I noticed today my kh from my tap is practically zero but ph is 8.2. My tank is 8.0 with a good kh reading. I have crushed coral as my substrate. I'm concerned about the kh in my water changes being low. I have two cups of crushed coral soaking in a 5 gallon bucket of tap water. Should I be concerned with the low kh in tap? Or will the small amount of water being changed in my tank not make a difference? Am I doing the right thing by soaking crushed coral in my buckets.
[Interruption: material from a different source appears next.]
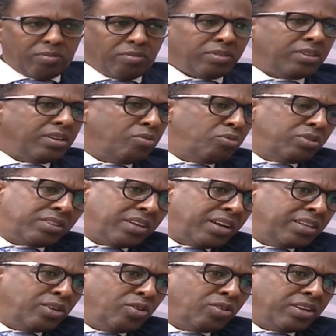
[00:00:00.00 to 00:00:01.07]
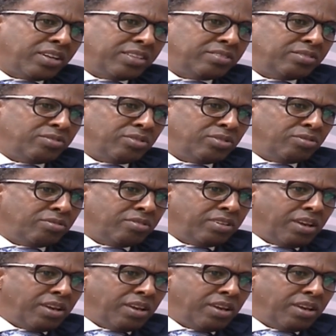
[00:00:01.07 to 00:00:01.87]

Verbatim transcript: What, uh, what can he organize, you know, you know?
Ps I used the 5 in 1 test strip to get my readings. I have a liquid kh test kit on the way.


----------



## DJRansome (Oct 29, 2005)

Wait for the liquid test kit. Test the water after it sits in a container for 24 hours. Do you have a water softener?


----------



## brianf40 (Oct 16, 2016)

No water softer. It's public water


----------



## DJRansome (Oct 29, 2005)

What is the result after 24 hours?


----------



## brianf40 (Oct 16, 2016)

I'll check tonight. I'm thinking if my kh isn't showing something after soaking 2 cups of crushed coral in it. Then they may be bad test kit. I'm getting liquid yest on wed


----------



## DJRansome (Oct 29, 2005)

The crushed coral (according to PhD members who do water treatment as a profession) can't dissolve fast enough to make a difference in a week's time which is usually our ideal PWC.
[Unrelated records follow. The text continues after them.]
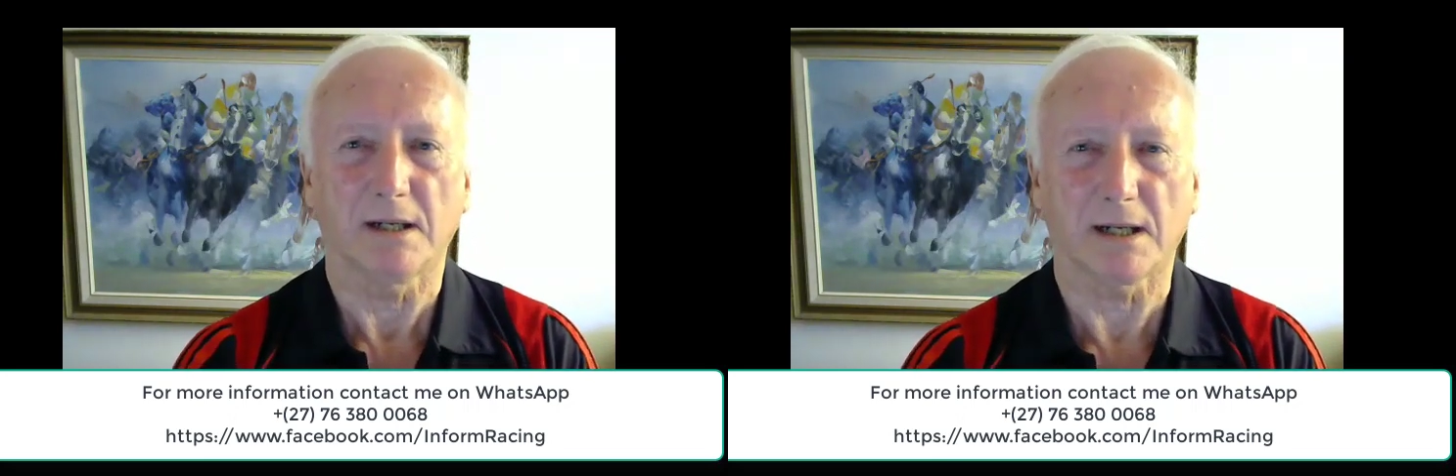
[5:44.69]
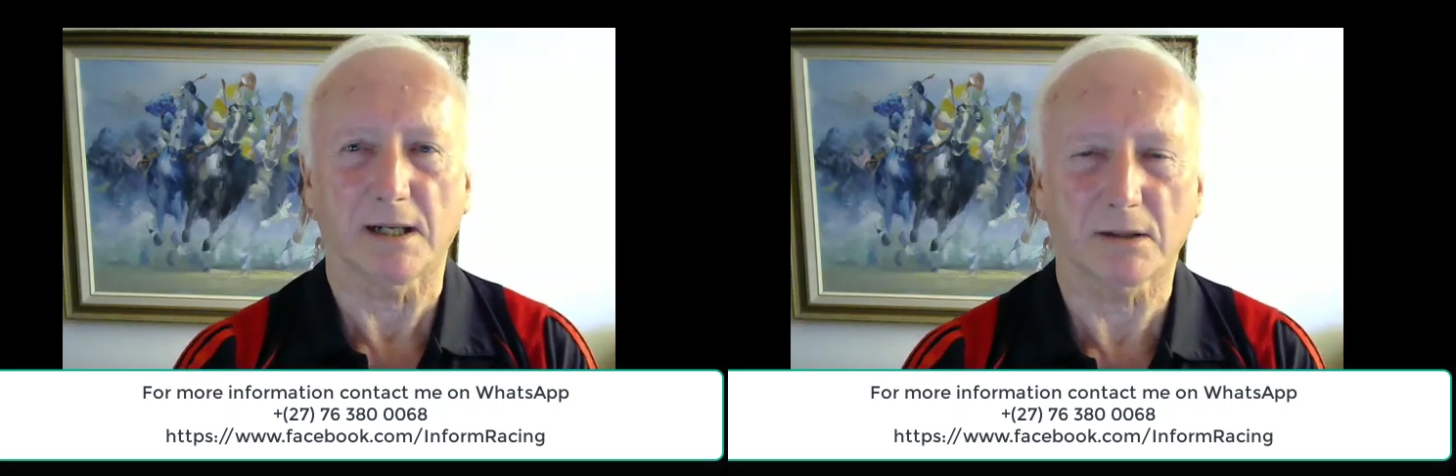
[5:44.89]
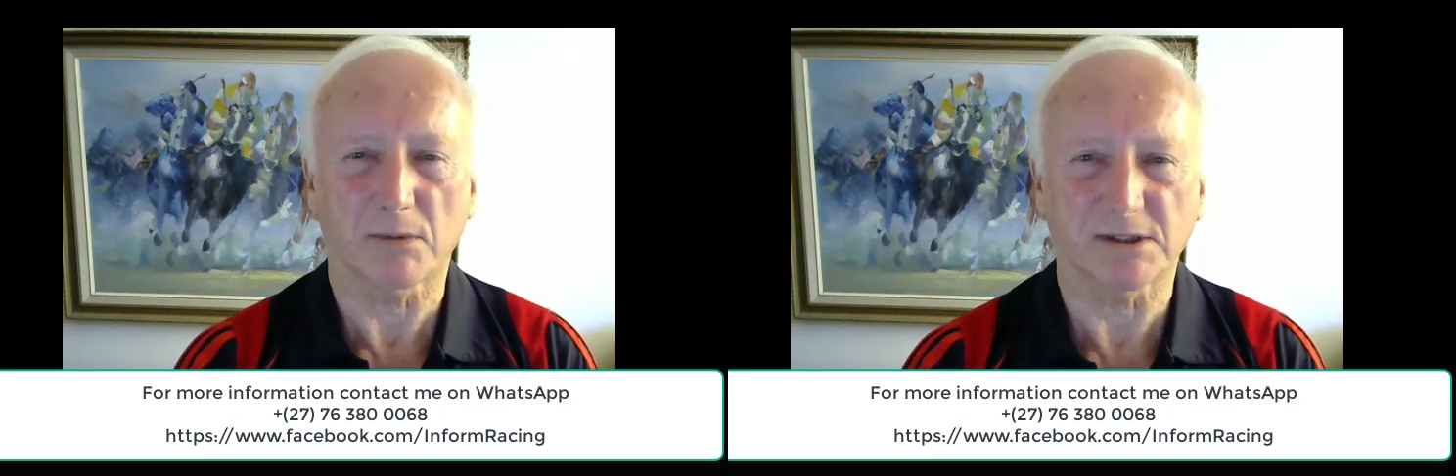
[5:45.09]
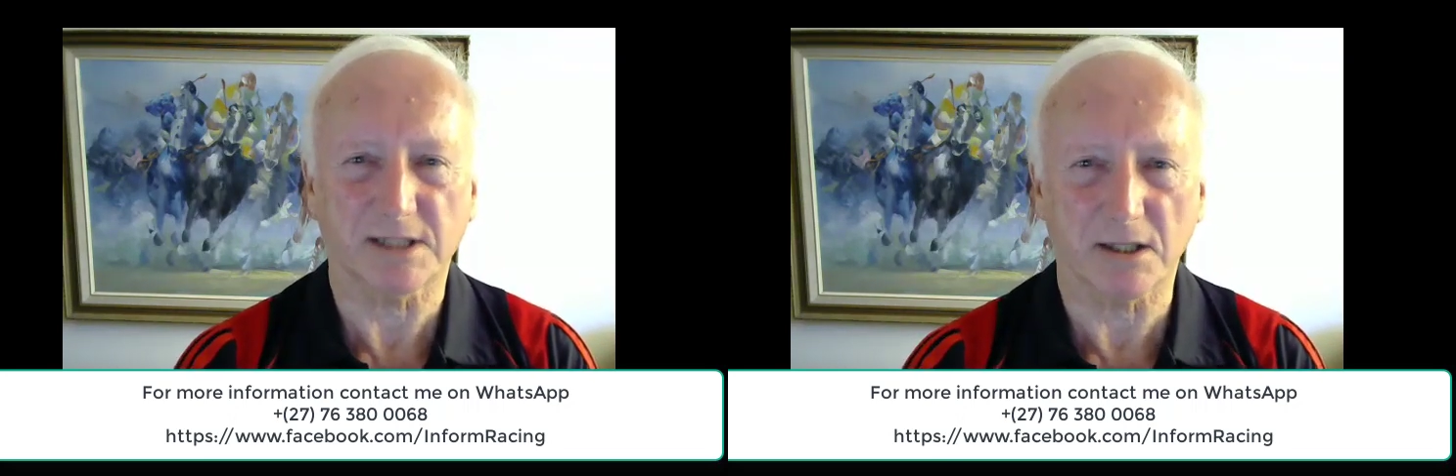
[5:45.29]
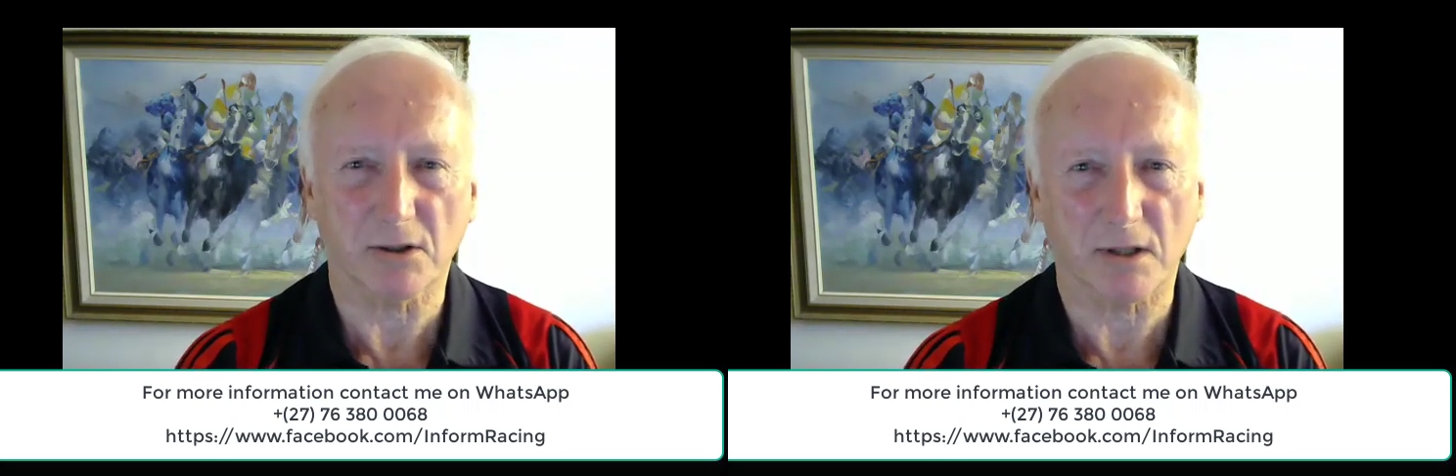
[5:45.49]
and we
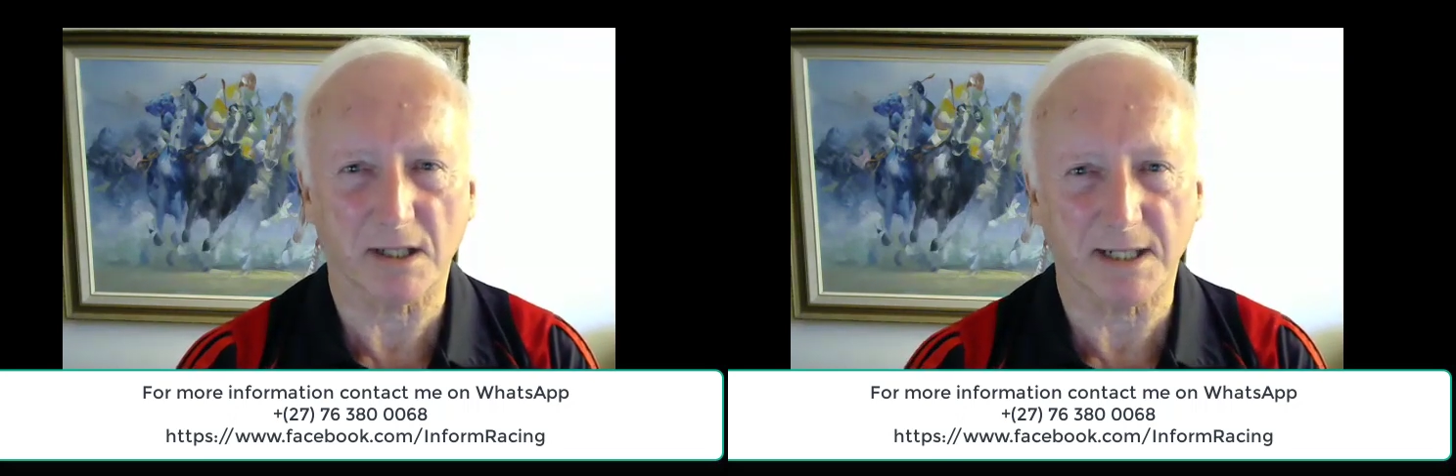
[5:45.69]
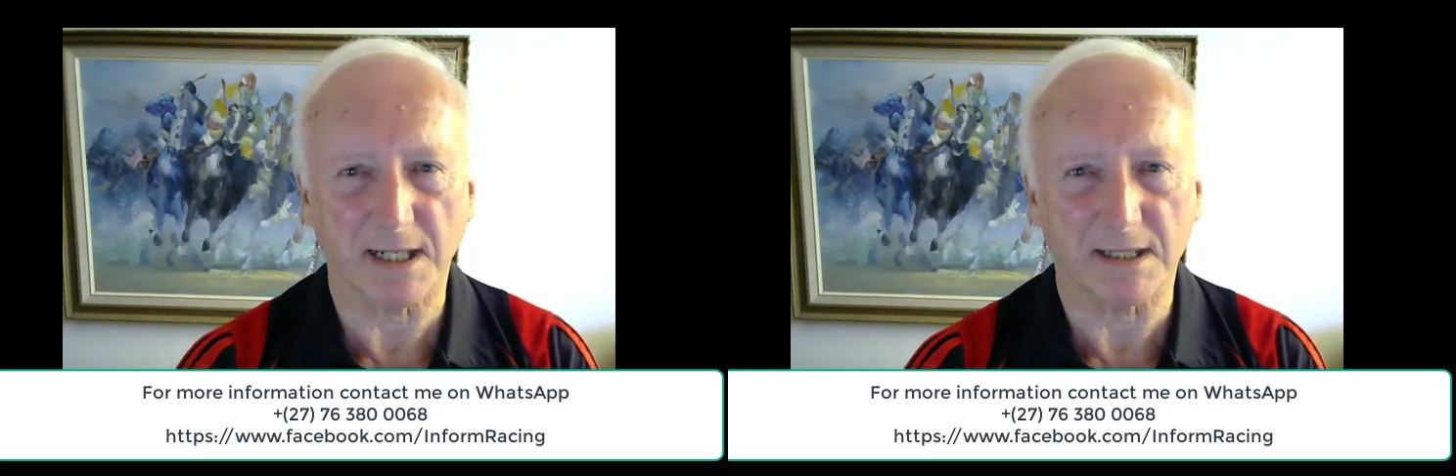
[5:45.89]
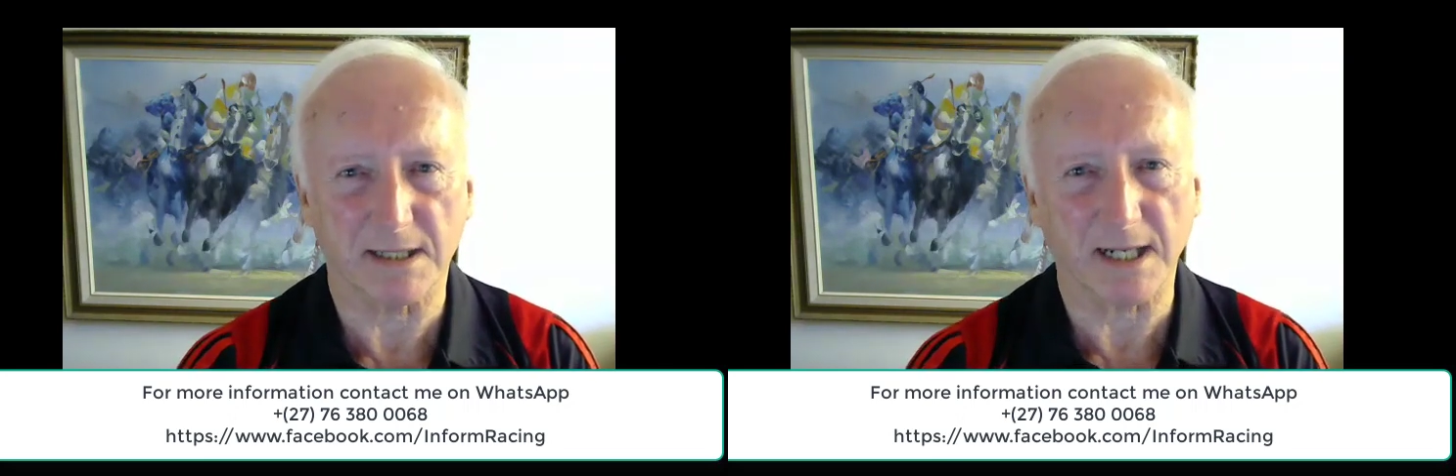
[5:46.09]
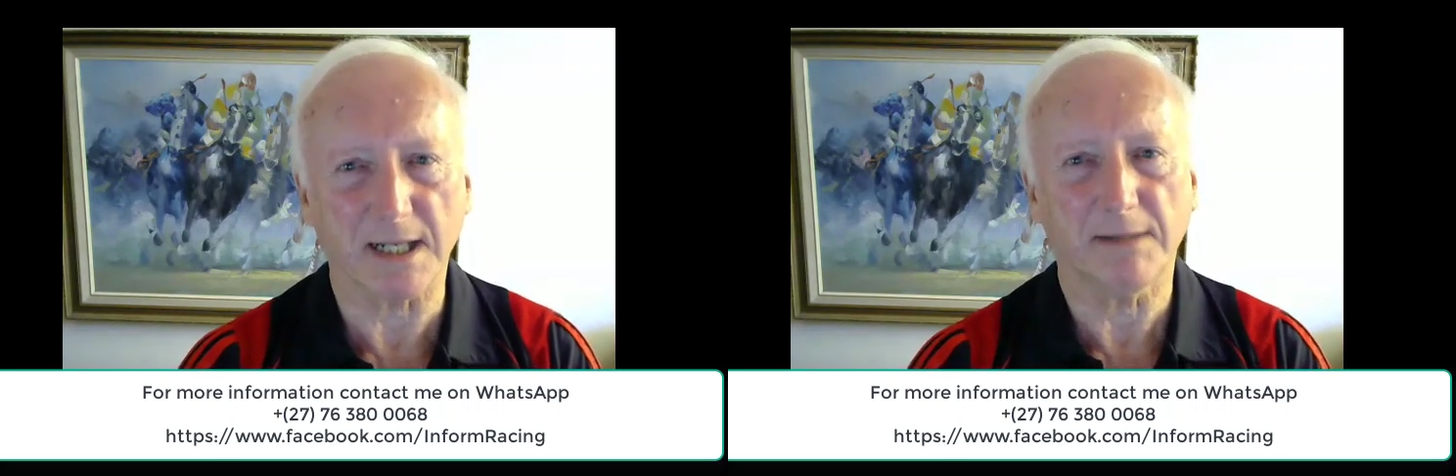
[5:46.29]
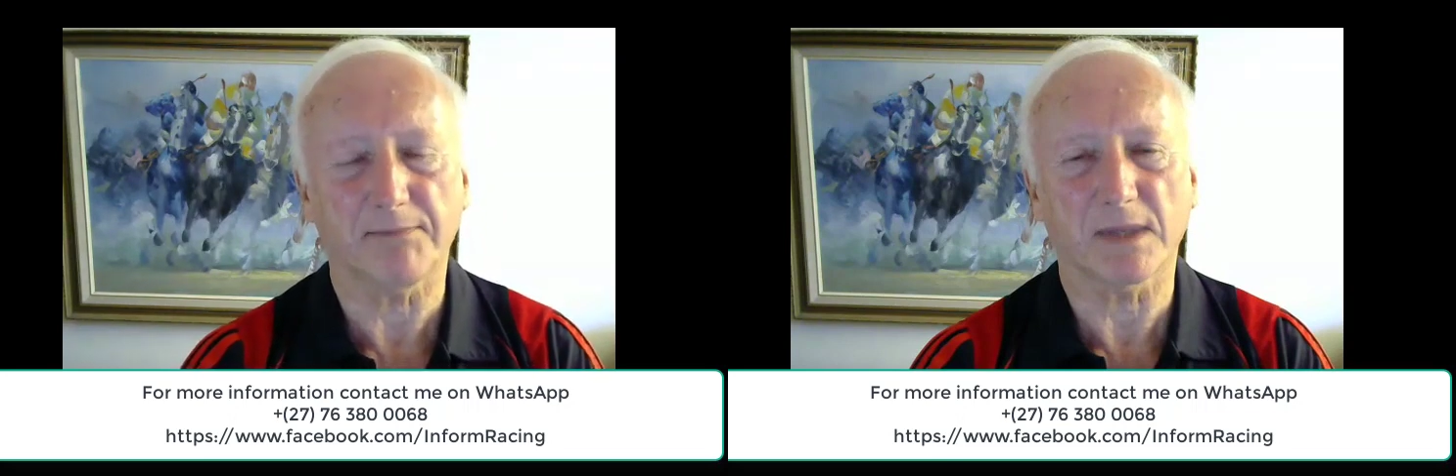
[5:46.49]
run it on a
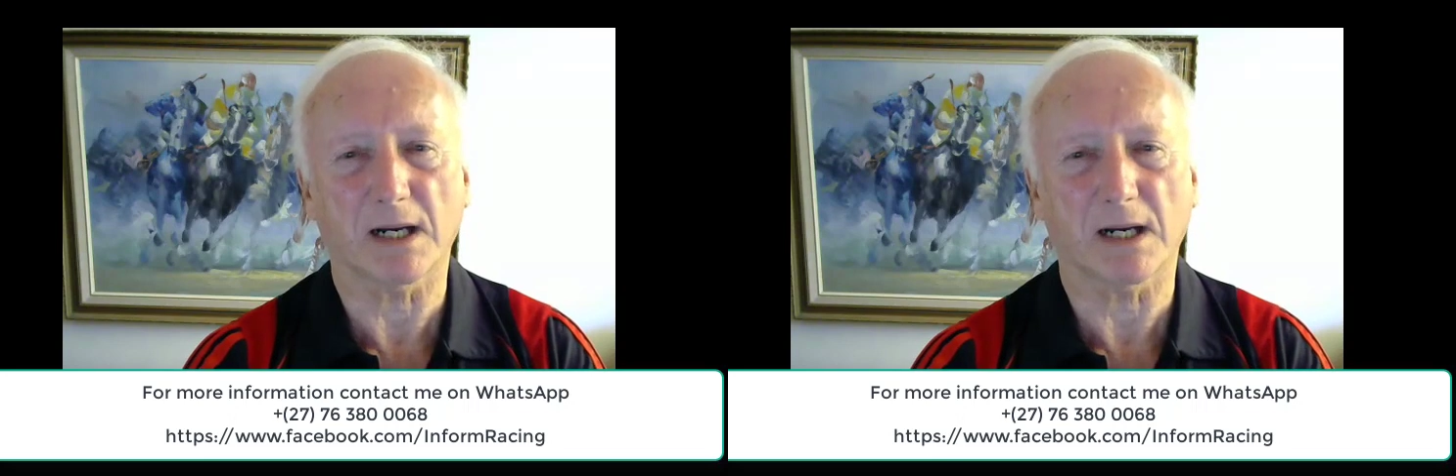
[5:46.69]
day-to-day.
The crushed coral in my filters has yet to raise pH even 1/10th of a degree, still waiting after 10 years.


----------



## brianf40 (Oct 16, 2016)

So my water still showed no trace of KH and the ph dropped to 7.8. Definitely going to have issues with a dropping ph if i dont figure this out. Good thing i have not put any fish in my tank yet. What can i do to increase kh in my water during water changes? really dont want to go the chemical way but it looks like i may have to.


----------



## DJRansome (Oct 29, 2005)

The pH of 7.8 is the true pH of your water. And that is fine for Africans...my pH is 7.8 as well.

The higher measurement immediately out of the tap is caused by pressure within the pipes and as soon as the gasses dissipate you get the true measurement. Just aerate your water as you add it (raise the Python above the surface and let it splash in).

KH might be a problem, but I'd wait for the "real" test kit before beginning to worry.

Tank is doing well so far...what size and frequency of water changes have you been doing?


----------



## brianf40 (Oct 16, 2016)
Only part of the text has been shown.